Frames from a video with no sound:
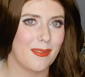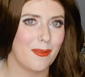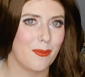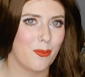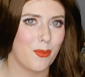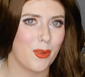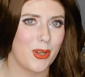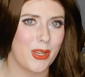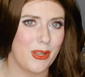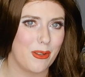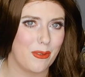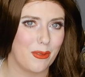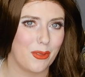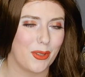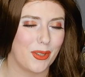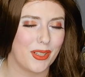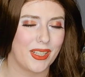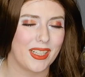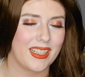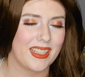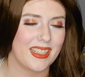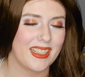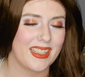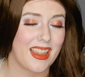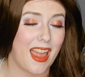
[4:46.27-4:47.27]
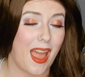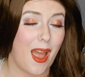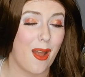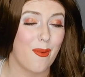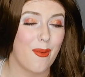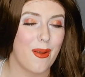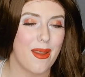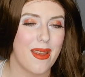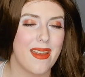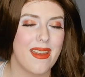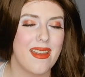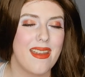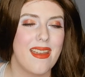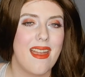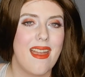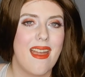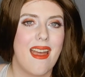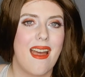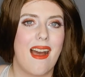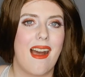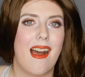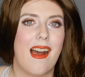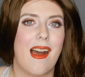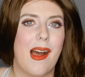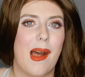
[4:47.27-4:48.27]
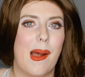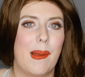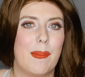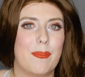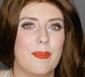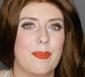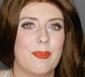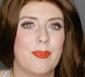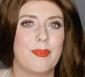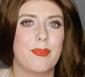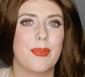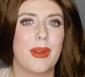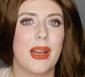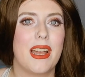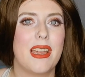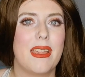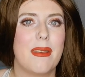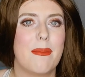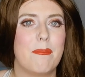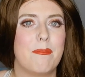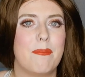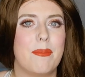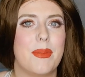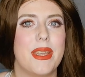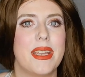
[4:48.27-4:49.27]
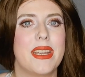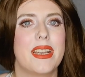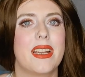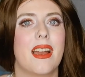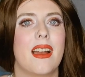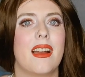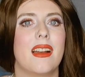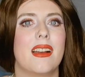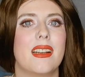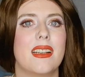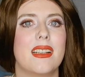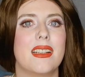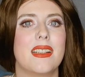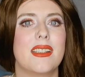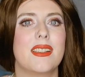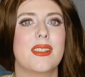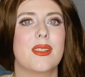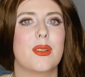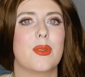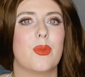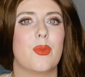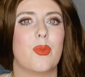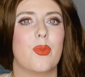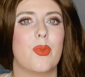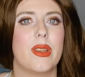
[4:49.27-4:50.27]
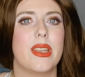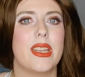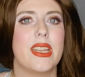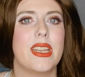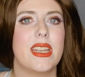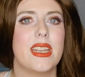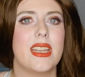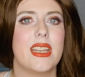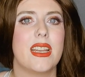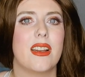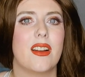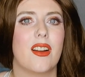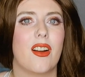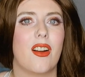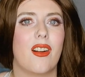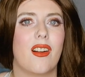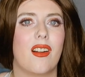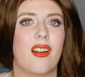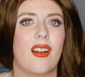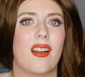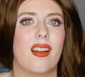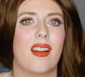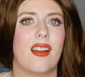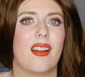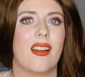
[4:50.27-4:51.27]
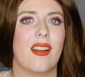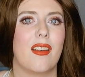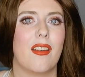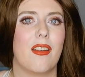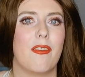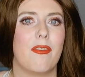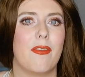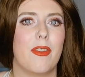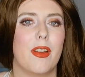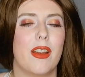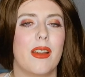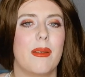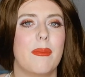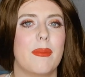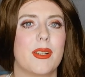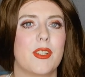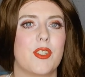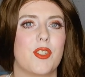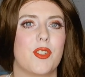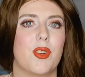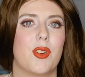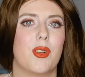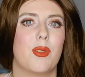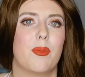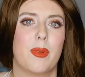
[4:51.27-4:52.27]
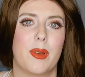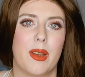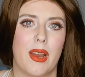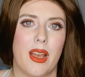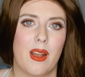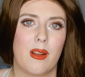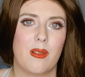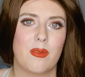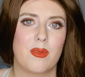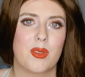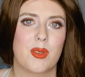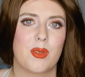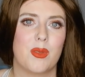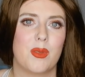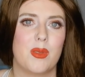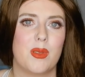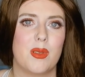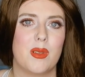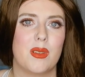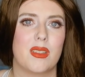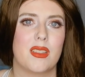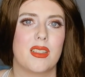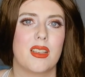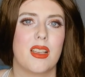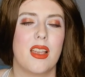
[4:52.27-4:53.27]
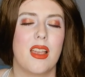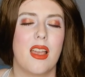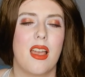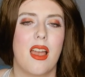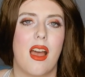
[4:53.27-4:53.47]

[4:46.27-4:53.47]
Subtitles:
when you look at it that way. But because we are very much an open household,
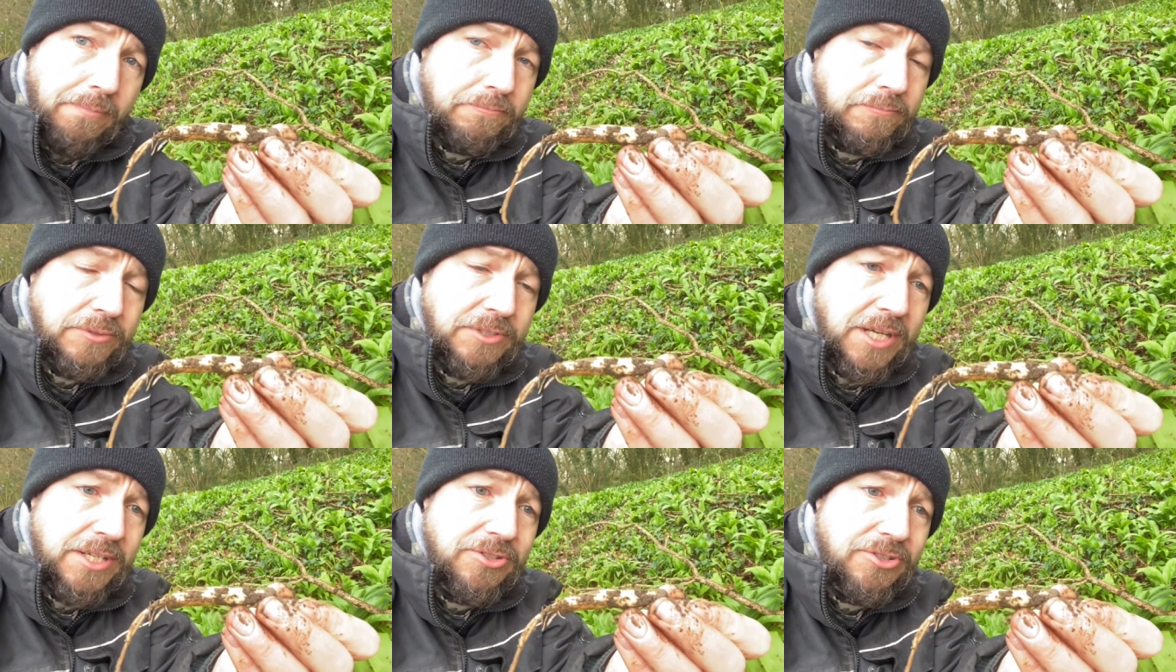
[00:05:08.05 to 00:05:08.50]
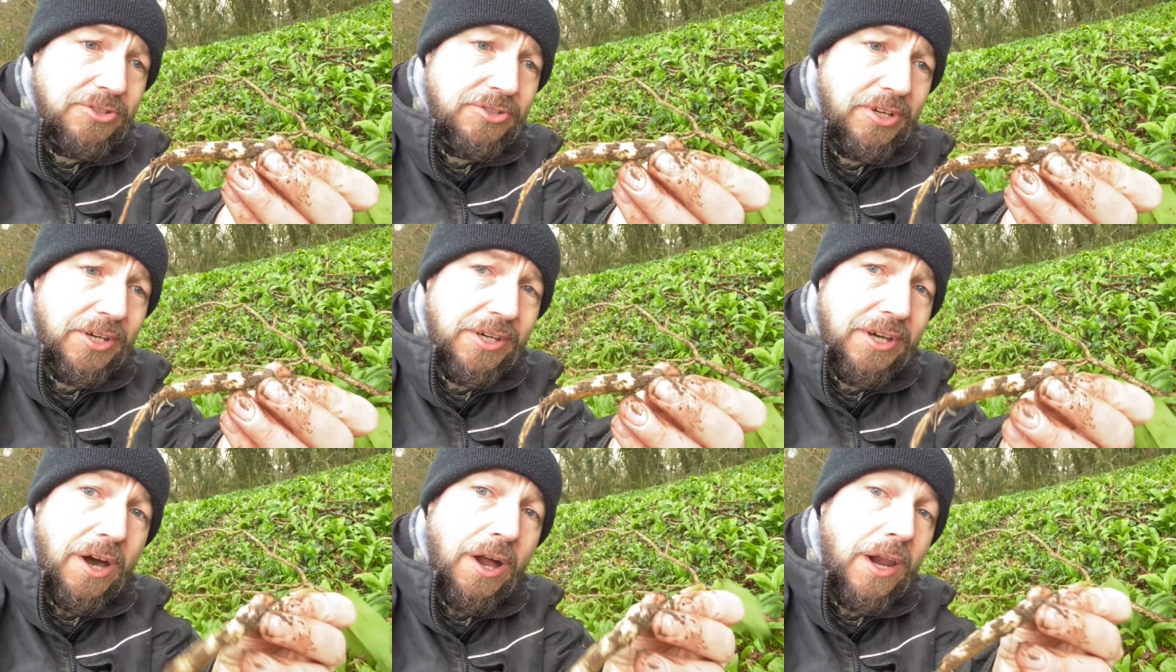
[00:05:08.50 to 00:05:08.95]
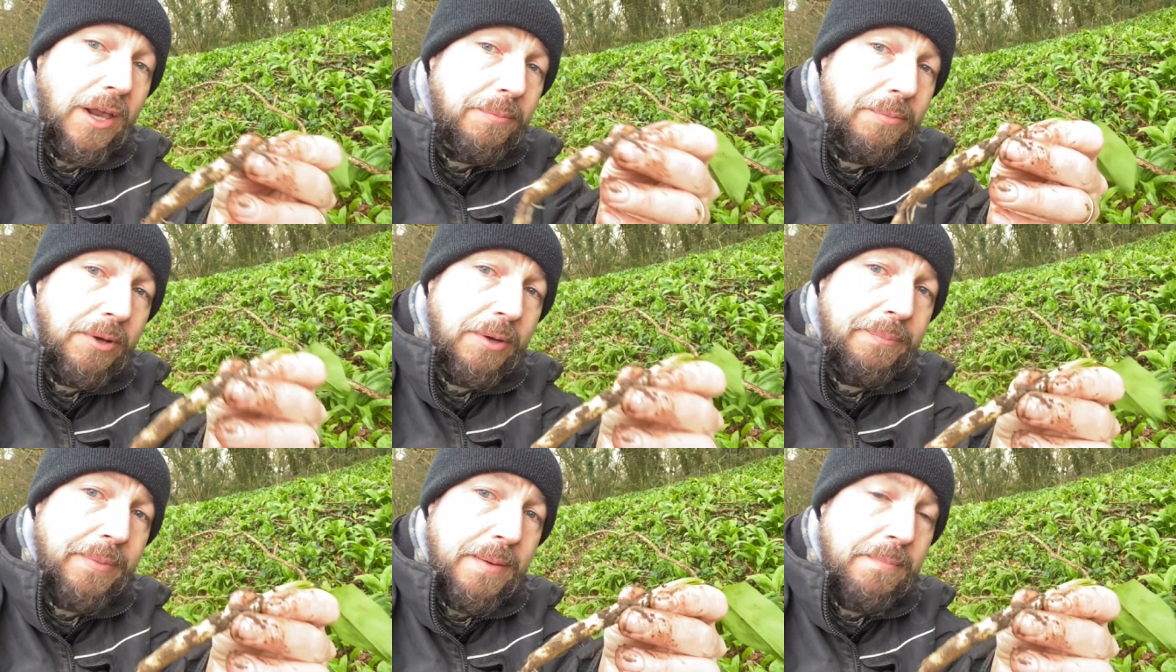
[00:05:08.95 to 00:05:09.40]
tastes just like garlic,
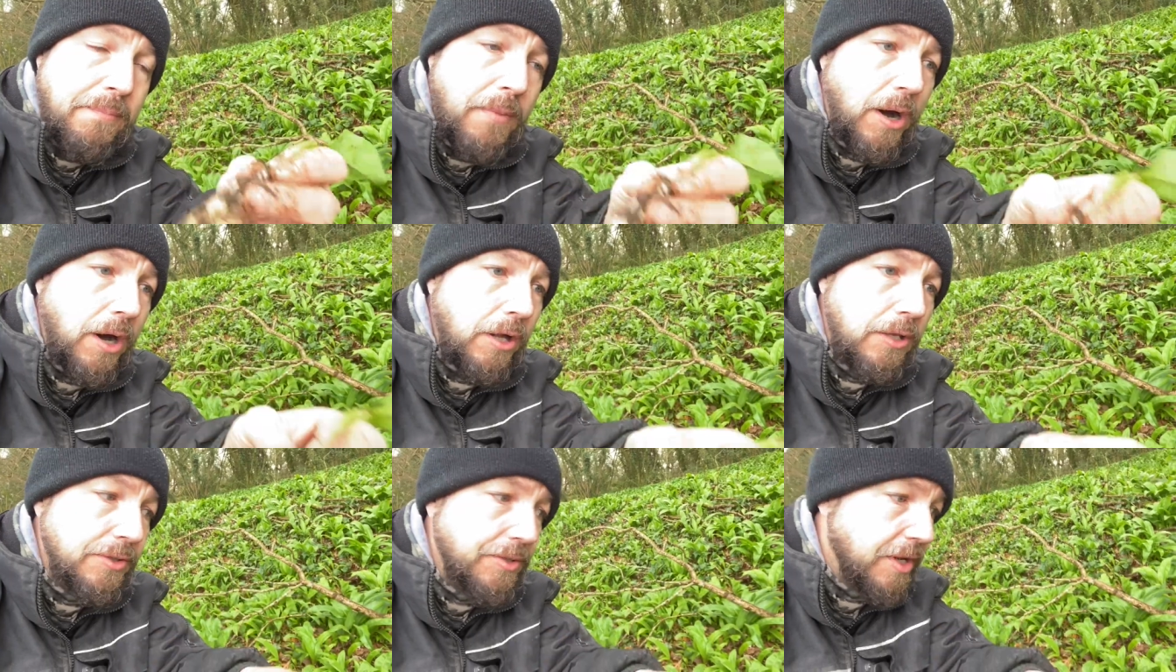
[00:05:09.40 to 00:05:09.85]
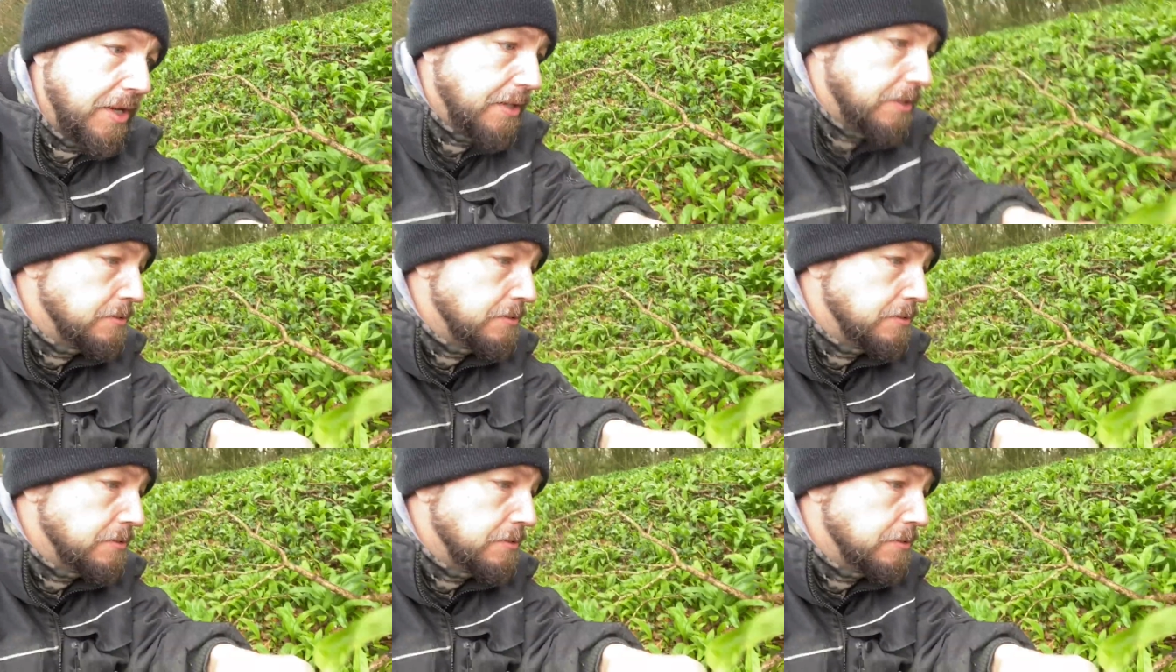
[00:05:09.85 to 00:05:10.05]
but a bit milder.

::::::

**Exercise aim**:
Copy exactly the lines from the one containing "[00:05:08.95 to 00:05:09.40]" to the end of the records, both included, and leave the pictures out.

**Written response**:
[00:05:08.95 to 00:05:09.40]
tastes just like garlic,
[00:05:09.40 to 00:05:09.85]
[00:05:09.85 to 00:05:10.05]
but a bit milder.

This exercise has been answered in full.